The wintry setting also made sense for the plot of “Nosferatu”. “The vampire comes at Christmas time, and that kind of ups the emotional stakes,” Eggers said.

As the vampiric plague spreads, actual vacation photos get less screen time. Given Eggers’ passion for detail, even that required specialized craftsmanship for the 1830s film.

“I did a lot of research on what Christmas would look like back then, and Christmas trees that were on tables that seemed a little different to me, to my modern eyes,” production designer Craig Lathrop told NBC News.

Lathrop’s team found a company outside of Prague, where much of the film was shot, that still had 200-year-old molds for making small glass ornaments for the tabletop wood. They also learned that people of that era would fill the decorations with wax.

“So we did it and it looked amazing,” he said.

Whether the sinister gambit of the film’s Christmas release pays off remains to be seen. Eggers won a hearty following with “The Witch” in 2015. The period creepfest cleared $25.1 million in the U.S. and Canada, according to Comscore, more than six times its reported budget.
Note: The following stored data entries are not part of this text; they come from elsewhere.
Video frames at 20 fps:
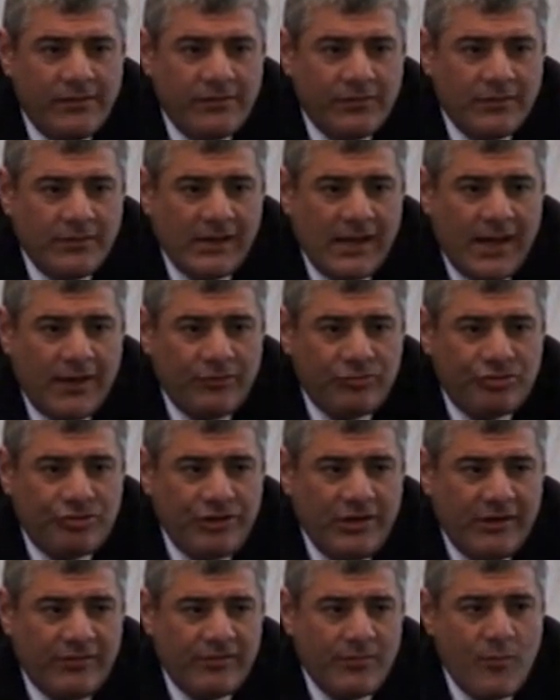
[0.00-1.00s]
So now
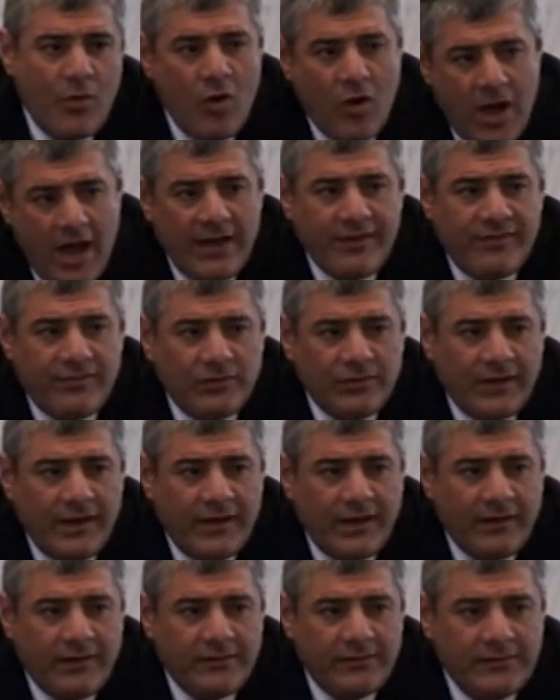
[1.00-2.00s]
she has more eyes on
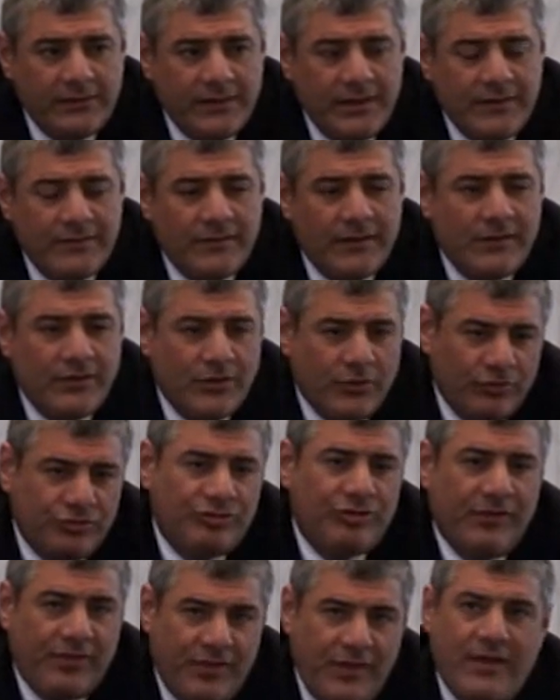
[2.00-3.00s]
her, even though
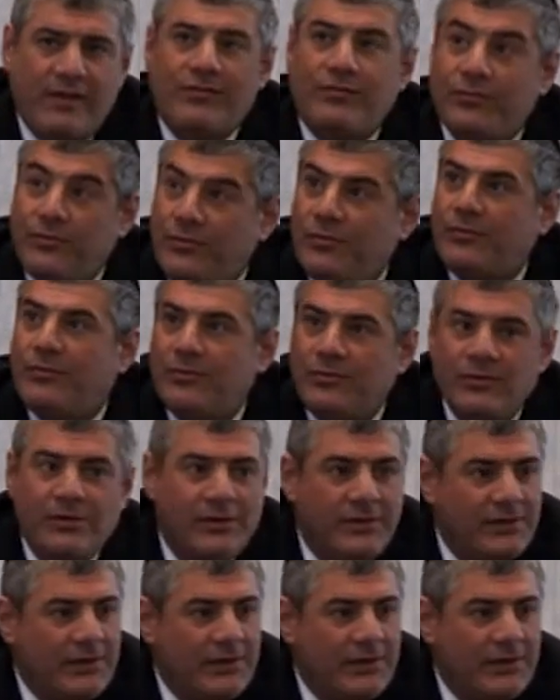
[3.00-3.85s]
she thinks, ooh,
His other features, 2019’s “The Lighthouse” and 2022’s “The Northman,” bolstered his fan base, though neither set the box office on fire.

It’s also usually a time for families to catch up on fare like Paramount’s “Sonic the Hedgehog 3” and for adults to flock to potential Oscar contenders like the Bob Dylan biopic “A Complete Unknown” and the Nicole Kidman-starrer “Babygirl.”

However, “Nosferatu” managed to lure moviegoers with a mix of critical buzz and a star-studded cast including Depp, Skarsgård, Nicholas Hoult, Aaron Taylor-Johnson and Emma Corrin.

There is also precedent for a horror movie that scares big bucks during the holidays: “The Exorcist,” released on December 26, 1973, grossed nearly $200 million.